Ms. White’s report on empowering women notwithstanding, the focus of the BDA seems to be on the economic side of things with more reports and commentary on economic matters as well as criticisms of government spending. I’m not saying that government spending should not be addressed, however the almost constant focus on this topic and area does not do anything to make me believe they are much different from the UBP. The BDA has not gone far enough to state who they are as a party, instead they have identified their selves more in situation to the other existing parties. That is, “we use less divisive language than the PLP” and “we are more diverse and down to earth than the UBP”.

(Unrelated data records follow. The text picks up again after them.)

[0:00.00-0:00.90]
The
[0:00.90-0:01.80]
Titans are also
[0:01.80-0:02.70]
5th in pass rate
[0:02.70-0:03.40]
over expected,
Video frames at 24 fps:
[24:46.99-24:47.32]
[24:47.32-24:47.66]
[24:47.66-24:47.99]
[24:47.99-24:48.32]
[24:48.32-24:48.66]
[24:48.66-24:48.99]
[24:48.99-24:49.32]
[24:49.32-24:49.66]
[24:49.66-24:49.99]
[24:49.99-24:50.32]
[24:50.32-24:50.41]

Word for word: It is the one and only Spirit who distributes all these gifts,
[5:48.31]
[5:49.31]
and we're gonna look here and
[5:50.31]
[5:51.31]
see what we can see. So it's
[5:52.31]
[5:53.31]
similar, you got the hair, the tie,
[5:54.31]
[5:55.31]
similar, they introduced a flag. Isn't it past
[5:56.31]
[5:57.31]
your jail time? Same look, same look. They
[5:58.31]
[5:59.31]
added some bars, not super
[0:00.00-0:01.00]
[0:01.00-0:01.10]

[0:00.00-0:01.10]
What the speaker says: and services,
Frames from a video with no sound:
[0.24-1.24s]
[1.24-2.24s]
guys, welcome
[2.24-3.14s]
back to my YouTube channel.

The BDA started with such passion and momentum, people were signing up rapidly and were generally very excited about this new party; however as time went on, to quote one of my friends here in London, “they lost the plot”. It’s not that hard to get persons who were not overly attached to either party to join but the BDA has not attempted to court persons who vote for the PLP. I say the PLP over the UBP because courting UBP voters would confirm that the BDA really was the new UBP and the PLP is the government, they need the numbers the PLP has.
While I am not a fan of the Westminster system, it is the system we have and we must make the best of it. Bermuda deserves a strong opposition party to keep the government on its toes and speak to the needs of members of the Bermudian public who appear to be overlooked. A good opposition can provide a critique and provoke the government to act without being antagonistic or using tragedy to score political points. At present the BDA gives the air of a weak opposition. I can’t even really say they’re an opposition; they weren’t actually voted in as MP’s for the BDA. They’re just there.
The presence of the BDA does pose an interesting political situation however for a future election. From the looks of it they split the UBP vote, pick up many swing voters and take many youth votes from the PLP. While the numbers may shift a bit, ultimately I think their presence solidifies the PLP position. Then again, I could be wrong. Only time will tell.